The title of this question is about a TIA and photodiode. The photodiode is, at low frequencies, modeled as a current source but, as frequency increases its self-capacitance plays a killer role in determining the likely bandwidth of the TIA circuit. And of course, a shield adds to the capacitance between the two wires and makes a bit of a mess of things. You can't distinguish between diode self capacitance and that extra produced by the shield.

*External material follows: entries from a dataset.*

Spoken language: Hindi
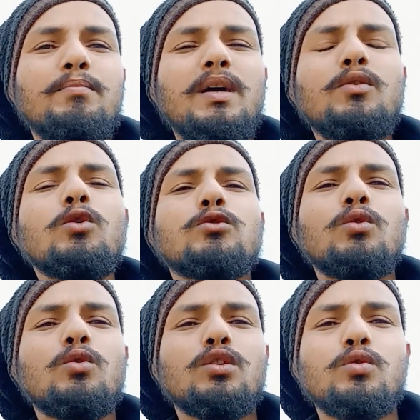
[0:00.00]
बिल्कुल
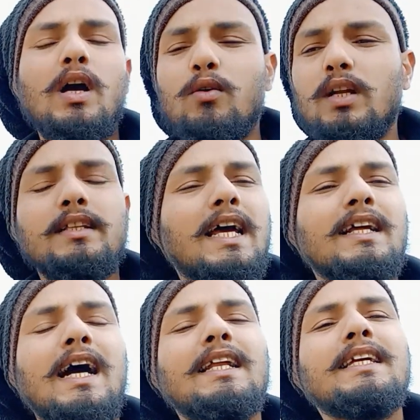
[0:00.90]
सुन्न हो चुका है उन्हें
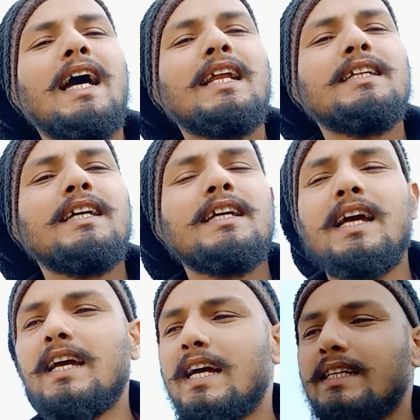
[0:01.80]
जानकारी ज्ञान ही नहीं
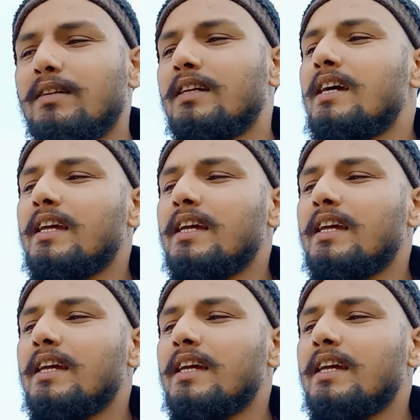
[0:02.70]
रह गया कि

This is why capacitor C\$_{COMP}\$ is needed to straighten things out and of course that knocks the bandwidth of the TIA down significantly. So to understand the assertion you need to recognize the following: -

  • The circuit is a photodiode amplifier and the photodiode has high impedance at low frequencies.
  • It's a TIA and any capacitance to ground at the inverting input creates what is known as noise-gain - effectively this means that the op-amp's internal noise gets amplified by many, many dB due to the ratio of R\$_{FB}\$ to X\$_{diode\space capacitance}\$. We can be talking 20 dB of noise gain for common or garden TIA circuits.
  • Capacitance is added to by the shield - this can make the noise gain totally intolerable so C\$_{COMP}\$ is added to reduce noise gain
  • Adding C\$_{COMP}\$ can ruin the bandwidth of a TIA and you end up with no choice but to put the TIA right up with the photodiode or use fibre optics and have the photodiode with the TIA.

See my answer here that goes into more detail about TIA and noise gain. See also this more recent answer about photodiodes and TIAs.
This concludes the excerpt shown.